Anna-Marie Solowij, beauty editor and co-founder of the retail concept BeautyMART observes: “Nearly every one of these brands is able to lay claim to the majority of the following: superfood ingredients, cold-pressed or raw processing, small-batch manufacturing, preservative-free or bacteria-rich formulas and traceability from seed to skin with science helping to do all this better.”

Full-Spectrum Beauty

Ethnic and cultural diversity is finally being recognised by leading beauty brands that are broadening ranges and providing products for hair and skin tones of all kinds.

A parallel trend here is the potential growth in Halal beauty products, as used by Muslim consumers and are acceptable under Islam. The category is currently dominated by niche players such as Halal Beauty Box and offers an opportunity for multinational brands to target consumers in Muslim communities, not just in Islamic countries.

Mintel has published the key trends set to impact global beauty markets over the next decade. They include:

Augmented Human

Following the huge uptake of health & fitness trackers, beauty consumers will look for beauty brands to offer products and devices that boast similar functionality.

Virtual and augmented reality, along with diagnostic tools for customised formulations and wearable technology will all play a part.
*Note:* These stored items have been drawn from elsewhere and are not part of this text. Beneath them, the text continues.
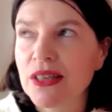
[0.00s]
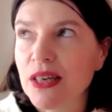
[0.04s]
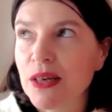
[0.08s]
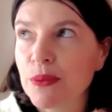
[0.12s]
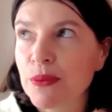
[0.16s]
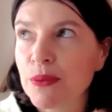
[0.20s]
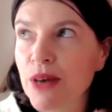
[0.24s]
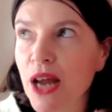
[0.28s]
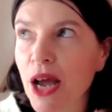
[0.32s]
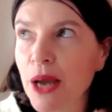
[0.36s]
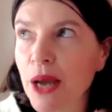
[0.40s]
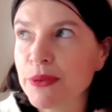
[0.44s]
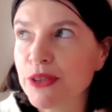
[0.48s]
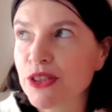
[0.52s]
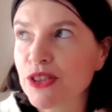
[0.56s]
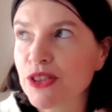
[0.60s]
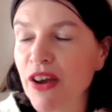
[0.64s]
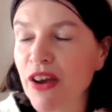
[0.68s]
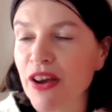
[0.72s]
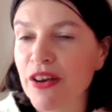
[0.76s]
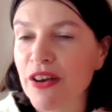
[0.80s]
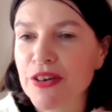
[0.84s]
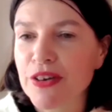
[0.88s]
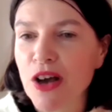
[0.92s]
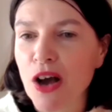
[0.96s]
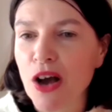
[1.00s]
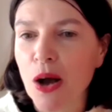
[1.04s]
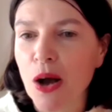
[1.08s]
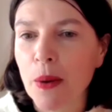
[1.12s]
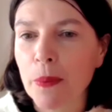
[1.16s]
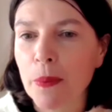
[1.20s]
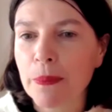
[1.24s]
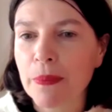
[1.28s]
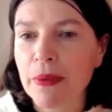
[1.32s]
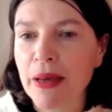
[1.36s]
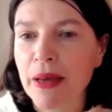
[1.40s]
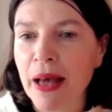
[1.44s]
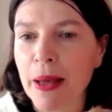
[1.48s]
when I was growing
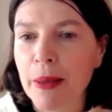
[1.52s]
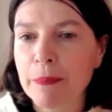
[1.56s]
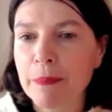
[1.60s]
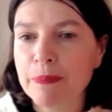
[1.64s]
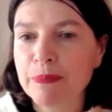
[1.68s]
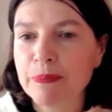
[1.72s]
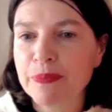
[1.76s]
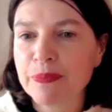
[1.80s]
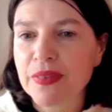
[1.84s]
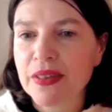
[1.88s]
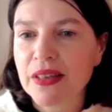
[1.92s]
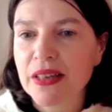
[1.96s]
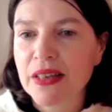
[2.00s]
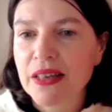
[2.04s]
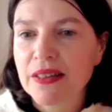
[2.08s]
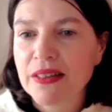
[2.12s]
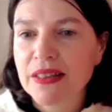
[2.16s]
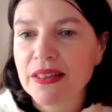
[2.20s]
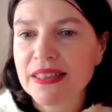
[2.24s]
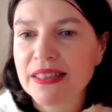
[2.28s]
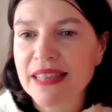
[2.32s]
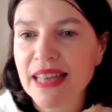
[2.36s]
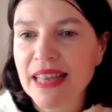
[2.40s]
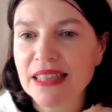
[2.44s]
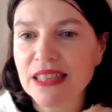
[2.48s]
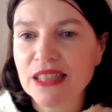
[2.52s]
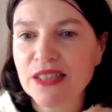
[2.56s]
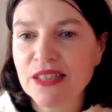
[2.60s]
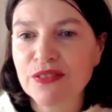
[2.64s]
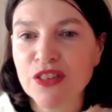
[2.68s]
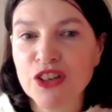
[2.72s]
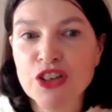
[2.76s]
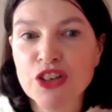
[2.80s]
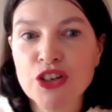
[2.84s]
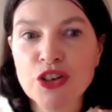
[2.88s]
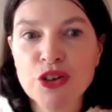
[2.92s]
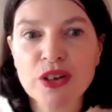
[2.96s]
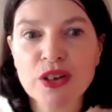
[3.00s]
up, um, the sense of
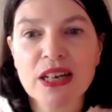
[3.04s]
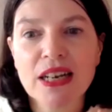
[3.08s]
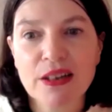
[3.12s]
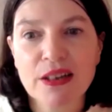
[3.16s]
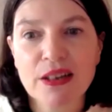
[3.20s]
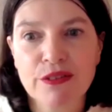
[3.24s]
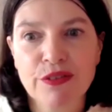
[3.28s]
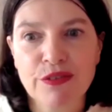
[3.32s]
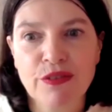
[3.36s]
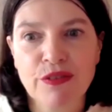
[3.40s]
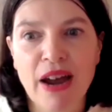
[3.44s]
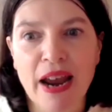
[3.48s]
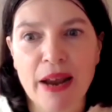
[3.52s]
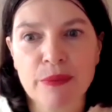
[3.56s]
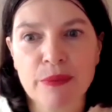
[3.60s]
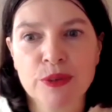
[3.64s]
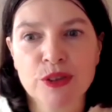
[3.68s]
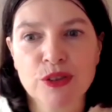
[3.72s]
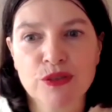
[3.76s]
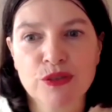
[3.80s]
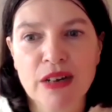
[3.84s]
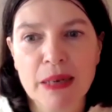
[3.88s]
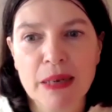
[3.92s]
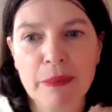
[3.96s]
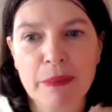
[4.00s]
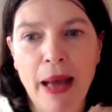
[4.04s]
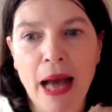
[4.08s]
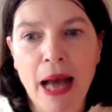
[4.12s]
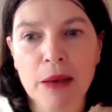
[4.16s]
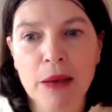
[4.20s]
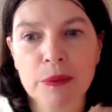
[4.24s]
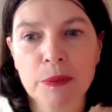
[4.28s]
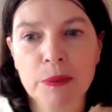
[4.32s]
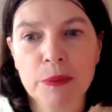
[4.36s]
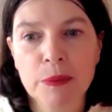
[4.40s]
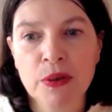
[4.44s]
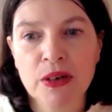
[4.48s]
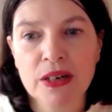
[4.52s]
the nuclear threat was really
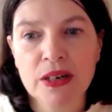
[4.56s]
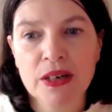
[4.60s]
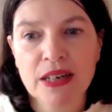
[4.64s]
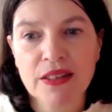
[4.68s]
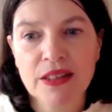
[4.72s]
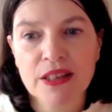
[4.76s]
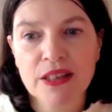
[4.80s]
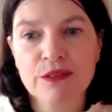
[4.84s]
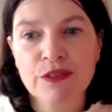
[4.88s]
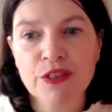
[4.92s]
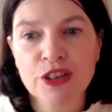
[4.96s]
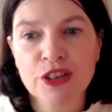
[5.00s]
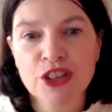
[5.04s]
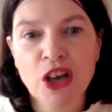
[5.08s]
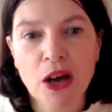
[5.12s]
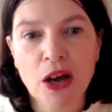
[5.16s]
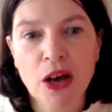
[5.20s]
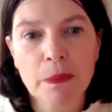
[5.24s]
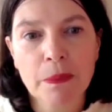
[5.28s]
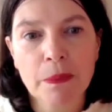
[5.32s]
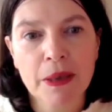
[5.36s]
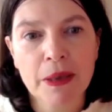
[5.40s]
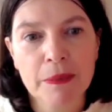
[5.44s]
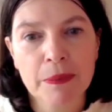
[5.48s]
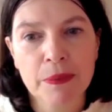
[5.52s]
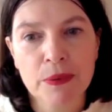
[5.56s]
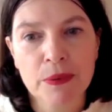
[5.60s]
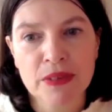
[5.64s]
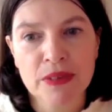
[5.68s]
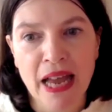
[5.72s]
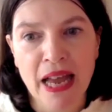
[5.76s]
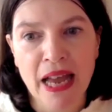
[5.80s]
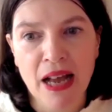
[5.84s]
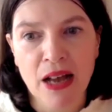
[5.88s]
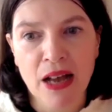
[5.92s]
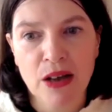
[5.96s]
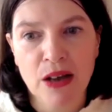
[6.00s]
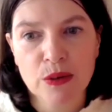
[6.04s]
palpable. And I think for young people
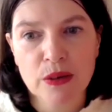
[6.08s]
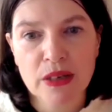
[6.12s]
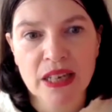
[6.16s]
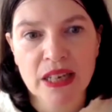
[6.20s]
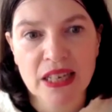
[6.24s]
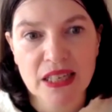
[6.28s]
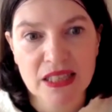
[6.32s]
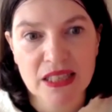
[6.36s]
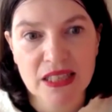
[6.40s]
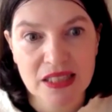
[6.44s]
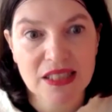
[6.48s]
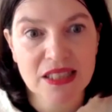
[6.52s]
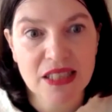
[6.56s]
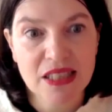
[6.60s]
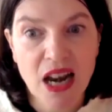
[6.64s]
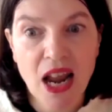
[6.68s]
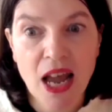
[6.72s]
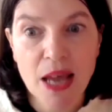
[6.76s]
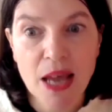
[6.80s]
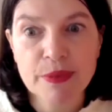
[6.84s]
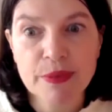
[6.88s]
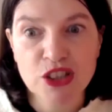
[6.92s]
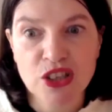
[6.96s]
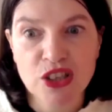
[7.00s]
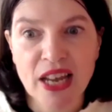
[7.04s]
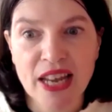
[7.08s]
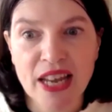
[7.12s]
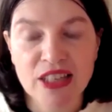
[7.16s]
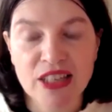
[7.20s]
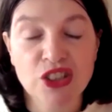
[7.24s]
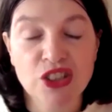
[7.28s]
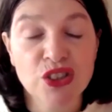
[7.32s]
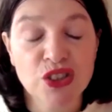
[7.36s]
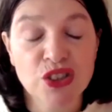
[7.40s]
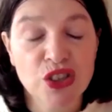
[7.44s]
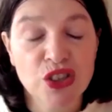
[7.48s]
now, it's climate change. It's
L’Oreal has been at the forefront of this trend by developing a wearable skin device to measure skin hydration and its thermal condition.
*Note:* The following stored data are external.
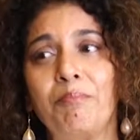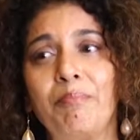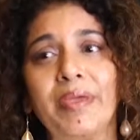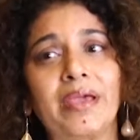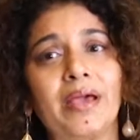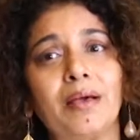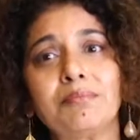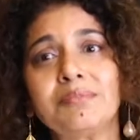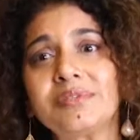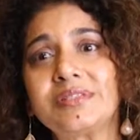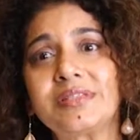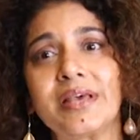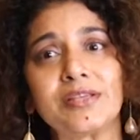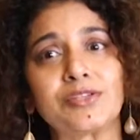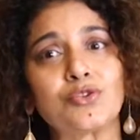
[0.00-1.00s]
becomes
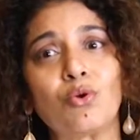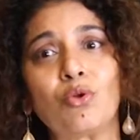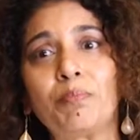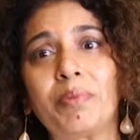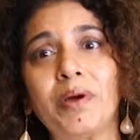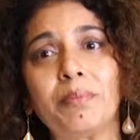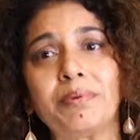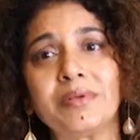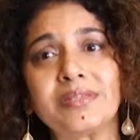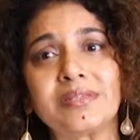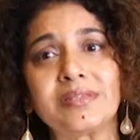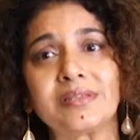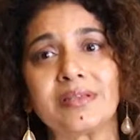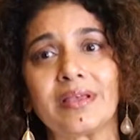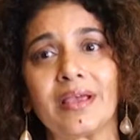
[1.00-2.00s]
their sole
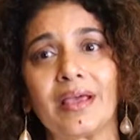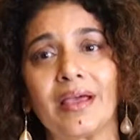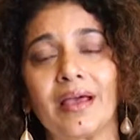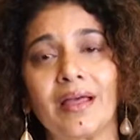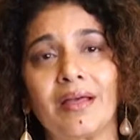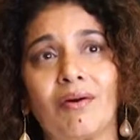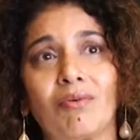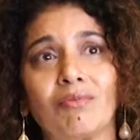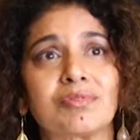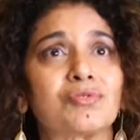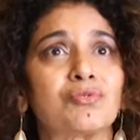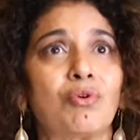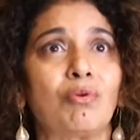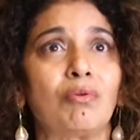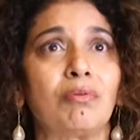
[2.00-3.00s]
purpose or
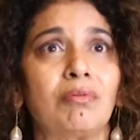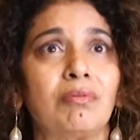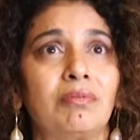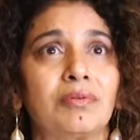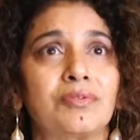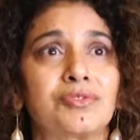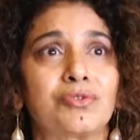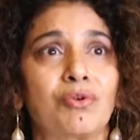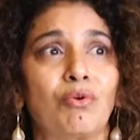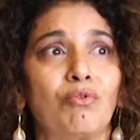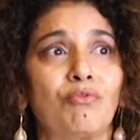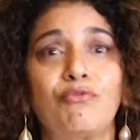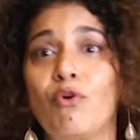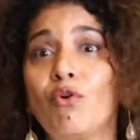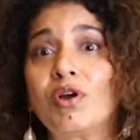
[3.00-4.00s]
sole
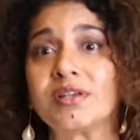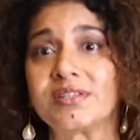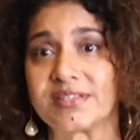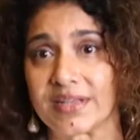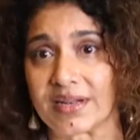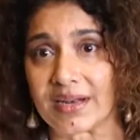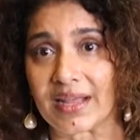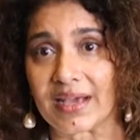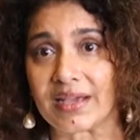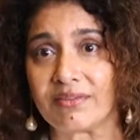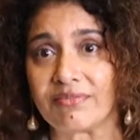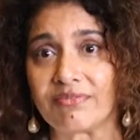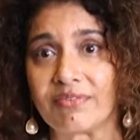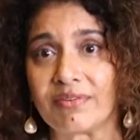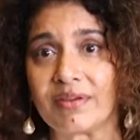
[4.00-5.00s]
focus in
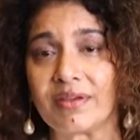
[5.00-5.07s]
life.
Mintel envisages that wearables will increasingly become part of the body, from micro patches that monitor skin condition to ingestibles that send information to connected devices from the stomach, tracking the movement and efficacy of beauty supplements.

Water: The New Luxury

Beauty brands will need to change how they manufacture and formulate products to limit their dependence on water. Already, consumers are being asked to monitor their water use to avoid unnecessary waste. As consumers cut their usage, they will expect brands to do the same.
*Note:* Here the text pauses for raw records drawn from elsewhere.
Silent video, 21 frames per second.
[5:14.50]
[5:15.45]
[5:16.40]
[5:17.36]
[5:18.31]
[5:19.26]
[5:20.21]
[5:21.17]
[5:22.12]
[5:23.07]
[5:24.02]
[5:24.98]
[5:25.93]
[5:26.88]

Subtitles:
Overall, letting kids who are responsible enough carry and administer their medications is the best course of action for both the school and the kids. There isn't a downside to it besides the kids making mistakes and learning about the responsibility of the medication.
Mintel’s research shows consumer interest in alternative water sources that do not place any additional strain on existing resources. Brands will adopt an eco-friendly approach by sourcing water from different oceans, lagoons and glaciers, even climbing mountains to harvest fogs to gain the purest possible droplets.

Which of these predictions to you agree with? Are there others that you think I’ve missed out?